##### Records for processing

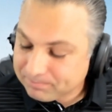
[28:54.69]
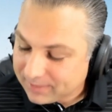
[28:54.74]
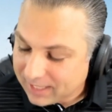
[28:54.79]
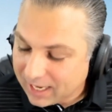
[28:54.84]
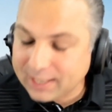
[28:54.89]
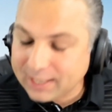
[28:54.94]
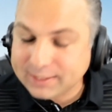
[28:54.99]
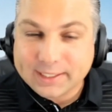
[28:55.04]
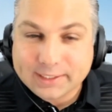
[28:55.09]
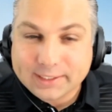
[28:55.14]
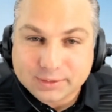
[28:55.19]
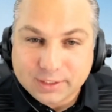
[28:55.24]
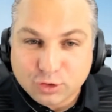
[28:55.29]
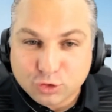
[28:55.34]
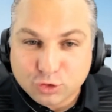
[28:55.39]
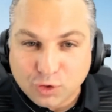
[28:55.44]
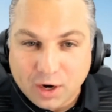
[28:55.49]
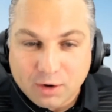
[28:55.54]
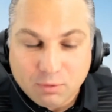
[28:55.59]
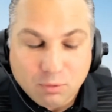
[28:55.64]
I think
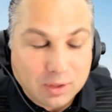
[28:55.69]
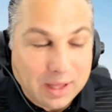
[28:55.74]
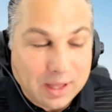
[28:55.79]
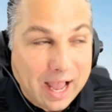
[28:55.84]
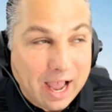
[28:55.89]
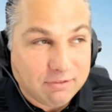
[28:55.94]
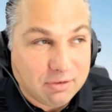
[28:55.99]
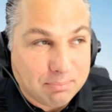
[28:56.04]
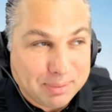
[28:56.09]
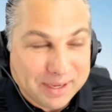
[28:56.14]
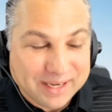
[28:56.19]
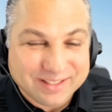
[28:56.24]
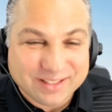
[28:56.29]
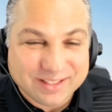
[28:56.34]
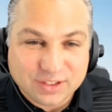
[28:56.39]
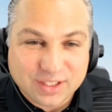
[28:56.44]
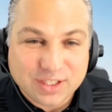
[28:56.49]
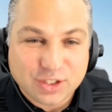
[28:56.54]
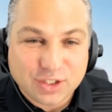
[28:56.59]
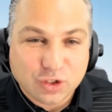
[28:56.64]
Detroit will have a big
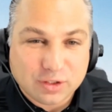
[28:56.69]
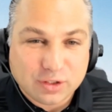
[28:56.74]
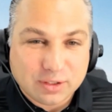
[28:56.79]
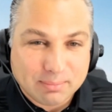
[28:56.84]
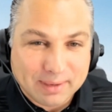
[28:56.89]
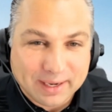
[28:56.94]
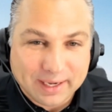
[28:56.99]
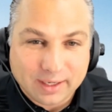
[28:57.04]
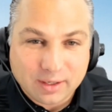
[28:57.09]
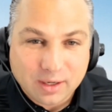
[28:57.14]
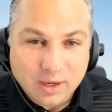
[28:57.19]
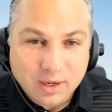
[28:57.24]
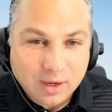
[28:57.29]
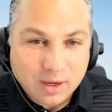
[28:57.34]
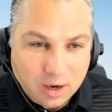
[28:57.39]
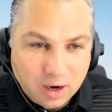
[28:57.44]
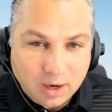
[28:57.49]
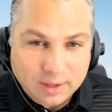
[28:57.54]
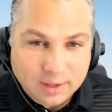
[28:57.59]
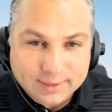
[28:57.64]
decision to make
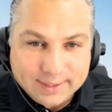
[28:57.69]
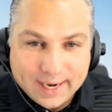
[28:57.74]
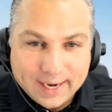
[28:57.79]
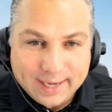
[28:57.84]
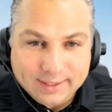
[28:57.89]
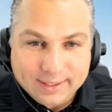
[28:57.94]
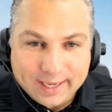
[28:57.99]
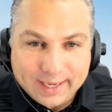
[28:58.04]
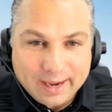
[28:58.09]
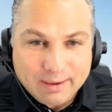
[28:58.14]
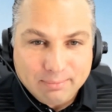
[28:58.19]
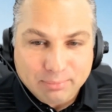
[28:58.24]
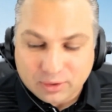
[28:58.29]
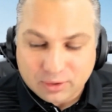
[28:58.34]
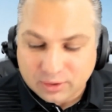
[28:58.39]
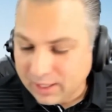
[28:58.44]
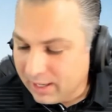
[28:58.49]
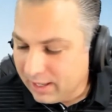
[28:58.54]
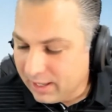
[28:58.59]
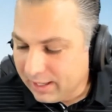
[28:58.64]
on Dan
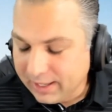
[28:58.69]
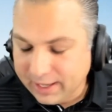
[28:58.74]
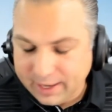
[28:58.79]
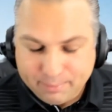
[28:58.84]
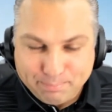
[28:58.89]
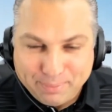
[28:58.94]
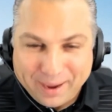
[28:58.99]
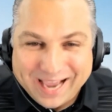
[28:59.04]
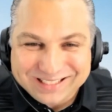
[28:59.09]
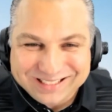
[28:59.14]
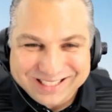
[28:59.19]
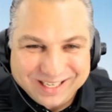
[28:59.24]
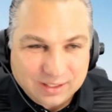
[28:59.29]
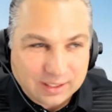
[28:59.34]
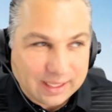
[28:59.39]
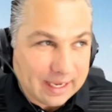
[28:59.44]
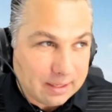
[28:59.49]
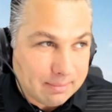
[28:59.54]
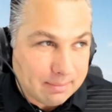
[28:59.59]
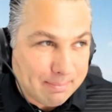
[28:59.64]
Campbell he
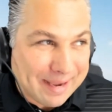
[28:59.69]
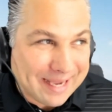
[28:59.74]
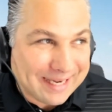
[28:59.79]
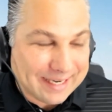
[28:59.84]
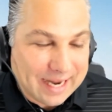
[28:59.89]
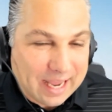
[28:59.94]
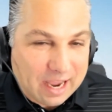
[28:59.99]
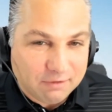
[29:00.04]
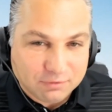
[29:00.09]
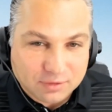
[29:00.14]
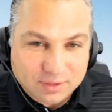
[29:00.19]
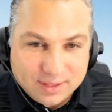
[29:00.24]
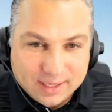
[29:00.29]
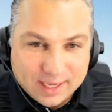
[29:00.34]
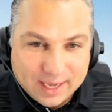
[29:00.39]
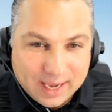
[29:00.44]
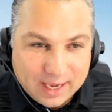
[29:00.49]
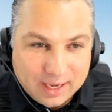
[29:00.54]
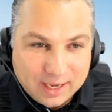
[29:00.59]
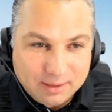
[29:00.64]
basically admitted after the
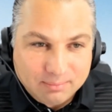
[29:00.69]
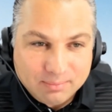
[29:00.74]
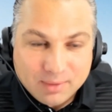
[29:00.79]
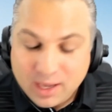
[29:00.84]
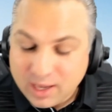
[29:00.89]
game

##########

When you retype the data above, match every line exactly and leave the pictures behind.

Response area.
[28:54.69]
[28:54.74]
[28:54.79]
[28:54.84]
[28:54.89]
[28:54.94]
[28:54.99]
[28:55.04]
[28:55.09]
[28:55.14]
[28:55.19]
[28:55.24]
[28:55.29]
[28:55.34]
[28:55.39]
[28:55.44]
[28:55.49]
[28:55.54]
[28:55.59]
[28:55.64]
I think
[28:55.69]
[28:55.74]
[28:55.79]
[28:55.84]
[28:55.89]
[28:55.94]
[28:55.99]
[28:56.04]
[28:56.09]
[28:56.14]
[28:56.19]
[28:56.24]
[28:56.29]
[28:56.34]
[28:56.39]
[28:56.44]
[28:56.49]
[28:56.54]
[28:56.59]
[28:56.64]
Detroit will have a big
[28:56.69]
[28:56.74]
[28:56.79]
[28:56.84]
[28:56.89]
[28:56.94]
[28:56.99]
[28:57.04]
[28:57.09]
[28:57.14]
[28:57.19]
[28:57.24]
[28:57.29]
[28:57.34]
[28:57.39]
[28:57.44]
[28:57.49]
[28:57.54]
[28:57.59]
[28:57.64]
decision to make
[28:57.69]
[28:57.74]
[28:57.79]
[28:57.84]
[28:57.89]
[28:57.94]
[28:57.99]
[28:58.04]
[28:58.09]
[28:58.14]
[28:58.19]
[28:58.24]
[28:58.29]
[28:58.34]
[28:58.39]
[28:58.44]
[28:58.49]
[28:58.54]
[28:58.59]
[28:58.64]
on Dan
[28:58.69]
[28:58.74]
[28:58.79]
[28:58.84]
[28:58.89]
[28:58.94]
[28:58.99]
[28:59.04]
[28:59.09]
[28:59.14]
[28:59.19]
[28:59.24]
[28:59.29]
[28:59.34]
[28:59.39]
[28:59.44]
[28:59.49]
[28:59.54]
[28:59.59]
[28:59.64]
Campbell he
[28:59.69]
[28:59.74]
[28:59.79]
[28:59.84]
[28:59.89]
[28:59.94]
[28:59.99]
[29:00.04]
[29:00.09]
[29:00.14]
[29:00.19]
[29:00.24]
[29:00.29]
[29:00.34]
[29:00.39]
[29:00.44]
[29:00.49]
[29:00.54]
[29:00.59]
[29:00.64]
basically admitted after the
[29:00.69]
[29:00.74]
[29:00.79]
[29:00.84]
[29:00.89]
game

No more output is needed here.